**Assignment**
Among the entries that follow, some lines contain the word "second". Show all of them.

Stored data

_ _ _

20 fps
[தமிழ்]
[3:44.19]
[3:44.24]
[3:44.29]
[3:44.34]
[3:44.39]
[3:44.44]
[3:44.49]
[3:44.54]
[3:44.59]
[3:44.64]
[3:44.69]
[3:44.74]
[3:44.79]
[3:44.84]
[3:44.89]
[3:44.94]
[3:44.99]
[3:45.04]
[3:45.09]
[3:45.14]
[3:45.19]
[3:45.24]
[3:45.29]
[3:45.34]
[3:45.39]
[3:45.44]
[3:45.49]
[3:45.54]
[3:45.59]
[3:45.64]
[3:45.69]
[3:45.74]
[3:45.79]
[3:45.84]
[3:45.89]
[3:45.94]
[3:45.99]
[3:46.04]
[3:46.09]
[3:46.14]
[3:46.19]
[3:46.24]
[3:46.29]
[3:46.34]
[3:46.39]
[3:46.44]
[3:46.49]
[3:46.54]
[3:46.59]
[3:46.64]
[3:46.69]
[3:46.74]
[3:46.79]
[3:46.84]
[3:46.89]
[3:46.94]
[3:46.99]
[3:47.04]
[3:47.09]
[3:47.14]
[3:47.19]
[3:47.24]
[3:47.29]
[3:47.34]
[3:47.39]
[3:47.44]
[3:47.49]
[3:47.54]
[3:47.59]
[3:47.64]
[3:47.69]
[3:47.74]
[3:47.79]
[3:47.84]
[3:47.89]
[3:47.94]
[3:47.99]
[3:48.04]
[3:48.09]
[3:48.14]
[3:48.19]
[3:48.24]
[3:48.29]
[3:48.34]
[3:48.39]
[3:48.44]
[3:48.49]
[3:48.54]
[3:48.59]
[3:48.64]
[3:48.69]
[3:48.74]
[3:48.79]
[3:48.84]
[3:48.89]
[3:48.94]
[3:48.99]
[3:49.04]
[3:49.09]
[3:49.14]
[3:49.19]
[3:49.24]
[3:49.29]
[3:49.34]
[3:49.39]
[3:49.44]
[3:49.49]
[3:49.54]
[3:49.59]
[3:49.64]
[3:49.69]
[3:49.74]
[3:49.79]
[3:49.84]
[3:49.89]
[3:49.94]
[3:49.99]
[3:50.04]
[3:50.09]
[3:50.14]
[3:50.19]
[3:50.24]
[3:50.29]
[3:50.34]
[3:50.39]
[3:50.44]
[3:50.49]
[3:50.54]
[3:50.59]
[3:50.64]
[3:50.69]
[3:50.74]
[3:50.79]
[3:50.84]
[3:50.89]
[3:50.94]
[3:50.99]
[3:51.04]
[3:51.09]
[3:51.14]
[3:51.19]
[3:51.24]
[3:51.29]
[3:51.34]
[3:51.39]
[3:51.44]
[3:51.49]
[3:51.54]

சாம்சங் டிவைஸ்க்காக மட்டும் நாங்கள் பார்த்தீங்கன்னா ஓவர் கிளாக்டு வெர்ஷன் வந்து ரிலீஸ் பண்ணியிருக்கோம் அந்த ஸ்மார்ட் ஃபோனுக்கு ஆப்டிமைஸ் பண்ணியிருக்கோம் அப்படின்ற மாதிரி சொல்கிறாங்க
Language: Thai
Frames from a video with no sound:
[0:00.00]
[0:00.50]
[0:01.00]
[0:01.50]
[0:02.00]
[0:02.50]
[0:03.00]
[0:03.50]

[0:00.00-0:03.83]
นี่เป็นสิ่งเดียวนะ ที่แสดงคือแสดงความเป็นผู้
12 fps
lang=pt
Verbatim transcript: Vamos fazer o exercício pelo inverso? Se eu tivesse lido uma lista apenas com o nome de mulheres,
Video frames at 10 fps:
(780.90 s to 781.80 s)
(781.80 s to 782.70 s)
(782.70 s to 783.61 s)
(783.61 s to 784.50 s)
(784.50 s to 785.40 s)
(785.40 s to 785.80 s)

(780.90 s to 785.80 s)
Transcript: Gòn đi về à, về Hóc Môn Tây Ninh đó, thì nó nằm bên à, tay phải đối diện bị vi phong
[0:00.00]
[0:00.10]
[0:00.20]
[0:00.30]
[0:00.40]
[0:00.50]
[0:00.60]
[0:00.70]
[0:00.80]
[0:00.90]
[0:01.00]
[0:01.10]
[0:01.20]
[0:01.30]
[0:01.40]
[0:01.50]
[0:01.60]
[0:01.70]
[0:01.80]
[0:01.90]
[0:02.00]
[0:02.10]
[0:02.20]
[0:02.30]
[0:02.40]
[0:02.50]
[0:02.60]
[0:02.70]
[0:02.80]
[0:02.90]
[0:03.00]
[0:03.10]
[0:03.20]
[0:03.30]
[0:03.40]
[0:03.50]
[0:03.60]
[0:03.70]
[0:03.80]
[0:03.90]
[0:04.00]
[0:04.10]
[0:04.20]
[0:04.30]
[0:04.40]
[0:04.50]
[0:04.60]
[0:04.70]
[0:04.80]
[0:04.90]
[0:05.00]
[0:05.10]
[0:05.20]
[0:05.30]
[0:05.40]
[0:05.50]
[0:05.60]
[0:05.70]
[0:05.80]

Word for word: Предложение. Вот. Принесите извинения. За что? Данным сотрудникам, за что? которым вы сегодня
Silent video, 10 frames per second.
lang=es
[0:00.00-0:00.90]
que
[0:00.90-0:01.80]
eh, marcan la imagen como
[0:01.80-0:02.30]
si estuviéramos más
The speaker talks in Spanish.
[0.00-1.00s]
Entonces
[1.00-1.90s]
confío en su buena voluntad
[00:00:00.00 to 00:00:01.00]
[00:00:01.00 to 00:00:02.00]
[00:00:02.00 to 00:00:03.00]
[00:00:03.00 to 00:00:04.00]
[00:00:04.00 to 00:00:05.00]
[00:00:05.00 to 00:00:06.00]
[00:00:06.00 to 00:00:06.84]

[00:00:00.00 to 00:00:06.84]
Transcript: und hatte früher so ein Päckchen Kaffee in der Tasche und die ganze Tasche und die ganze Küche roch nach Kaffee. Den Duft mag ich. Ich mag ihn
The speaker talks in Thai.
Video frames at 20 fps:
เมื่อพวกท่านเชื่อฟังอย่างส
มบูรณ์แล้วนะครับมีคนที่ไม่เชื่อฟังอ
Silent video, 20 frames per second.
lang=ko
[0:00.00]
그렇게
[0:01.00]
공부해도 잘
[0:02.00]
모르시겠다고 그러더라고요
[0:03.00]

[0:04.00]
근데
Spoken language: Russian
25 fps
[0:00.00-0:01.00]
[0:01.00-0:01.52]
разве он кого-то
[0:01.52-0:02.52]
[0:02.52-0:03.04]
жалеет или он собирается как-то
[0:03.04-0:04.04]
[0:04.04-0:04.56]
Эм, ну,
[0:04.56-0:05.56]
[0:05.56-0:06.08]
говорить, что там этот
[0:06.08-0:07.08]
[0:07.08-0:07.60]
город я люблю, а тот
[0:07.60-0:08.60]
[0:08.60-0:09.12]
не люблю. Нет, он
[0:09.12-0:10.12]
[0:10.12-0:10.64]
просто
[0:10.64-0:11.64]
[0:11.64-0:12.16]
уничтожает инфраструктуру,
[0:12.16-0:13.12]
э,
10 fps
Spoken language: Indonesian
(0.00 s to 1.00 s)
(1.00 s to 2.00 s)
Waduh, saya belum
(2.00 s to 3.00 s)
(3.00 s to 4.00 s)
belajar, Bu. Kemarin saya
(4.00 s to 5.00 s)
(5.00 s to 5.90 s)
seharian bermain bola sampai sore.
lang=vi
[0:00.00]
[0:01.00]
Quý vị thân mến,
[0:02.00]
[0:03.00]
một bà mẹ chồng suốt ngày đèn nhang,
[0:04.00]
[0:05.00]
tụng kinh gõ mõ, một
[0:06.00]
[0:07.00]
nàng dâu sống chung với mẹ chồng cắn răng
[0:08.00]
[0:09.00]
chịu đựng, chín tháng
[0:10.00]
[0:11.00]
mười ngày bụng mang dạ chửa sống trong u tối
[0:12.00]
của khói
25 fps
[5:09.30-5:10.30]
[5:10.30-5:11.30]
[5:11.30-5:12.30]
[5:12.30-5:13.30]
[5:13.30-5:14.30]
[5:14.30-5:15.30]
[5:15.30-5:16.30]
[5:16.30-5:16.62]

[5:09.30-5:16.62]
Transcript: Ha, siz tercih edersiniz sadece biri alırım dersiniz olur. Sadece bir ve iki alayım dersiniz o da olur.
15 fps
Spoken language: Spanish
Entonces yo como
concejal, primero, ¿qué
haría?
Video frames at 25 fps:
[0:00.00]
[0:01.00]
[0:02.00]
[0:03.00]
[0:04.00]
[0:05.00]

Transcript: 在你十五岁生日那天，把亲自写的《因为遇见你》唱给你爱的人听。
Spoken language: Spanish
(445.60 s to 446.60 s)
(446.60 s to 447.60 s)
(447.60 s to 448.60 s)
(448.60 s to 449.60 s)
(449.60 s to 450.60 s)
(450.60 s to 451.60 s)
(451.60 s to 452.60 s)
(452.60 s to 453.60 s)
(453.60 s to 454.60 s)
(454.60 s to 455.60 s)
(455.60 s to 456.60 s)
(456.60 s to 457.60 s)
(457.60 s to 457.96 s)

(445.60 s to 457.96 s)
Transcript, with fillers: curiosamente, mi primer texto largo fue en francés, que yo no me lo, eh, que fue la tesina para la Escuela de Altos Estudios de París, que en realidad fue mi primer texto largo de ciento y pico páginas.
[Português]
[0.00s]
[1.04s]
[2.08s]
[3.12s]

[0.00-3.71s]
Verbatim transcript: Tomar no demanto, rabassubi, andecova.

_ _ _

**Expected answer**
Silent video, 10 frames per second.
Silent video, 20 frames per second.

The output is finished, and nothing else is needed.